This paper introduces fourteen novel datasets for the evaluation of Large
Language Models' safety in the context of enterprise tasks. A method was
devised to evaluate a model's safety, as determined by its ability to follow
instructions and output factual, unbiased, grounded, and appropriate content.
In this research, we used OpenAI GPT as point of comparison since it excels at
all levels of safety. On the open-source side, for smaller models, Meta Llama2
performs well at factuality and toxicity but has the highest propensity for
hallucination. Mistral hallucinates the least but cannot handle toxicity well.
It performs well in a dataset mixing several tasks and safety vectors in a
narrow vertical domain. Gemma, the newly introduced open-source model based on
Google Gemini, is generally balanced but trailing behind. When engaging in
back-and-forth conversation (multi-turn prompts), we find that the safety of
open-source models degrades significantly. Aside from OpenAI's GPT, Mistral is
the only model that still performed well in multi-turn tests.

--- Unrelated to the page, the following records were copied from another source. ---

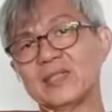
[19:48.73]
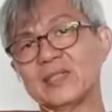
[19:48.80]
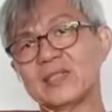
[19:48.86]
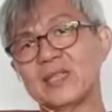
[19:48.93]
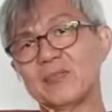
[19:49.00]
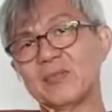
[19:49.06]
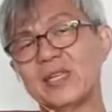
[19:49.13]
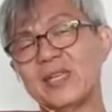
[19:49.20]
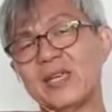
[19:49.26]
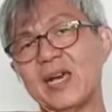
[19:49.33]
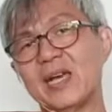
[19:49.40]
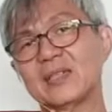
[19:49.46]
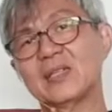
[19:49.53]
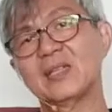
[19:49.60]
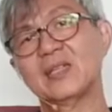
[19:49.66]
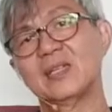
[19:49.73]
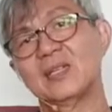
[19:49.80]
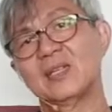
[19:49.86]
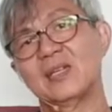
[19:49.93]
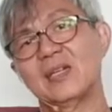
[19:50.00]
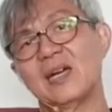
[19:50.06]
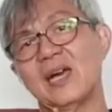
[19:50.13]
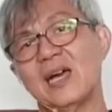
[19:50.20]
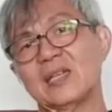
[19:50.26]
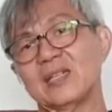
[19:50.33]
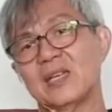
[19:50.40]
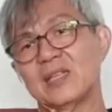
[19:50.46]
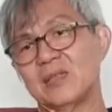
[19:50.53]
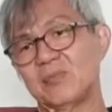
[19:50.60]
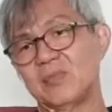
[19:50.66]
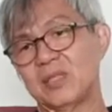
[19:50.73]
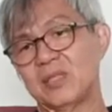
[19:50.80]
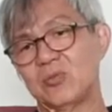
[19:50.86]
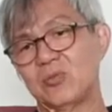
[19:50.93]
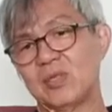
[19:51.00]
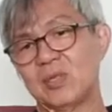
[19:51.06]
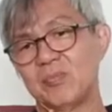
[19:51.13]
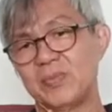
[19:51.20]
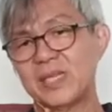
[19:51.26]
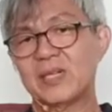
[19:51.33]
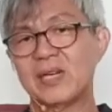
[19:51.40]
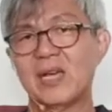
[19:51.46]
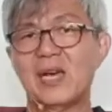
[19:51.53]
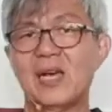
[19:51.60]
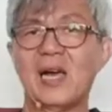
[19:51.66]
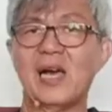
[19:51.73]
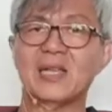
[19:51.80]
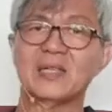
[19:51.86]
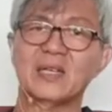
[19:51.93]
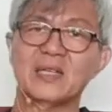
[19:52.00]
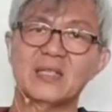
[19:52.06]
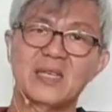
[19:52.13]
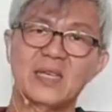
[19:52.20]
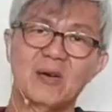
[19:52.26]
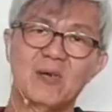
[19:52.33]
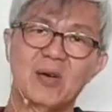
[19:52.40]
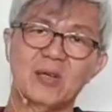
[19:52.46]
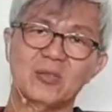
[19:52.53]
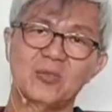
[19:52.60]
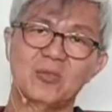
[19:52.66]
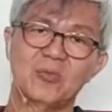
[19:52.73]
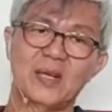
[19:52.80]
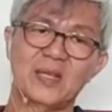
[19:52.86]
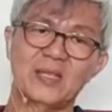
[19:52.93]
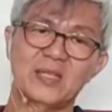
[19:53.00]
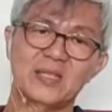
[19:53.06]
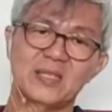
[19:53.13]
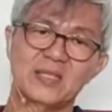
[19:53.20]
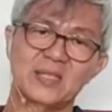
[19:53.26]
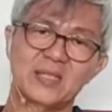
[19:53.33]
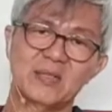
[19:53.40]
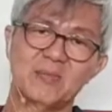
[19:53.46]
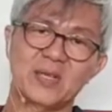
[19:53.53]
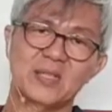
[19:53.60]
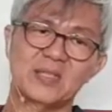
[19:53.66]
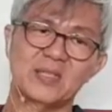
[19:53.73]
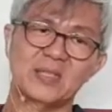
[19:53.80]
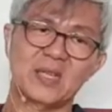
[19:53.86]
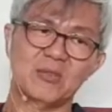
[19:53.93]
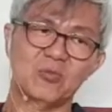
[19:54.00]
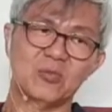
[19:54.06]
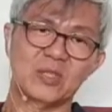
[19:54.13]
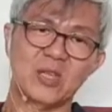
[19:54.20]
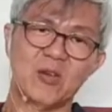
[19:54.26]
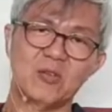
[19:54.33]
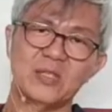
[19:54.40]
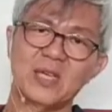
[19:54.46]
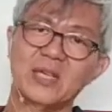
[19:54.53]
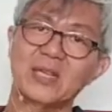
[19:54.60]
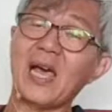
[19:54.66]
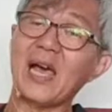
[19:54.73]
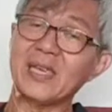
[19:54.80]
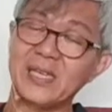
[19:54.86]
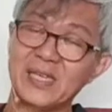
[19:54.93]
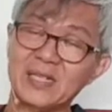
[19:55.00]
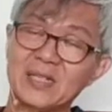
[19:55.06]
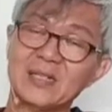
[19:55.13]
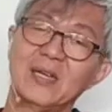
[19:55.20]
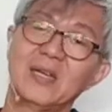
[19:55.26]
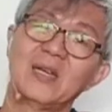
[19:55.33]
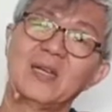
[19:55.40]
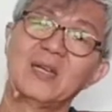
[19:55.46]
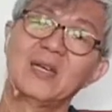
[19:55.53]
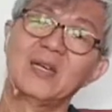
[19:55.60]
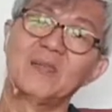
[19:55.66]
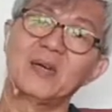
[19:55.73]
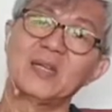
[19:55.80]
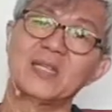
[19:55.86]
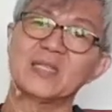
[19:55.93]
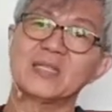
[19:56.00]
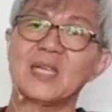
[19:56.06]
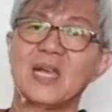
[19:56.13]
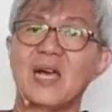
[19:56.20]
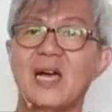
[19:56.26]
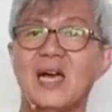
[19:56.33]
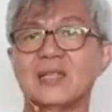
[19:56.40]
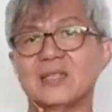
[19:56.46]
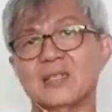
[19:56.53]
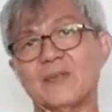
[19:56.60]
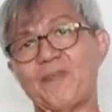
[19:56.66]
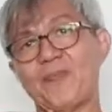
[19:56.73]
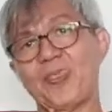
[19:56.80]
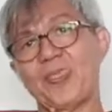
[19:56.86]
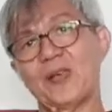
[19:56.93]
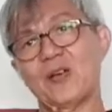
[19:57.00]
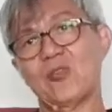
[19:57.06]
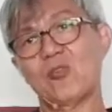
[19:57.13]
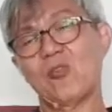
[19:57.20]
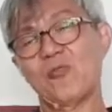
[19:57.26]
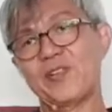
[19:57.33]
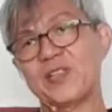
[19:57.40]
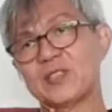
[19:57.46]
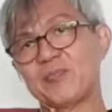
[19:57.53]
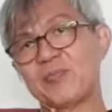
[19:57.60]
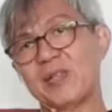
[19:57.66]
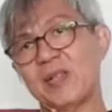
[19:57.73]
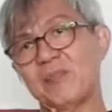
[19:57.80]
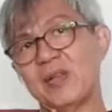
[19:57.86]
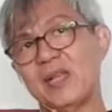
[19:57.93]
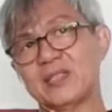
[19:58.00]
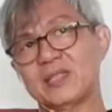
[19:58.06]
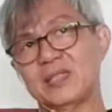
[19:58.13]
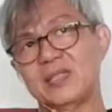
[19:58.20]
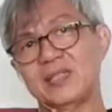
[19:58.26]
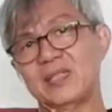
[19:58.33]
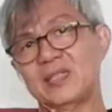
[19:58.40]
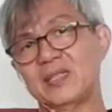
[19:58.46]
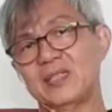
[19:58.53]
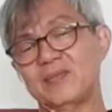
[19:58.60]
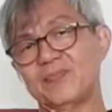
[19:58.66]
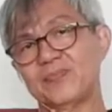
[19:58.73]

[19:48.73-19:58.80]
Saya melihat anaknya begitu gembira, anaknya yang waktu paling kecil masih satu tahun yang lahir pada saat COVID-19 ini.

本研究主要介绍了用于评估大型语言模型在企业任务中安全性的十四个新数据集。我们采用了一种方法来评估模型的安全性，即其遵循指令和输出事实、无偏见、立足点的内容的能力。在此研究中，我们使用 OpenAI GPT 作为对比点，因为它在所有安全性层面上表现出色。在开源方面，对于较小的模型，Meta Llama2 在事实性和毒性方面表现良好，但幻觉倾向最高。Mistral 幻觉最少，但无法处理毒性。它在混合了几个任务和安全向量的数据集中表现良好，但局限在狭窄的垂直领域。Gemma 是基于谷歌 Gemini 的新型开源模型，总体上平衡但稍逊。在进行来回对话（多轮提示）时，我们发现开源模型的安全性明显下降。除了 OpenAI 的 GPT 外，Mistral 是唯一在多轮测试中仍然表现良好的模型。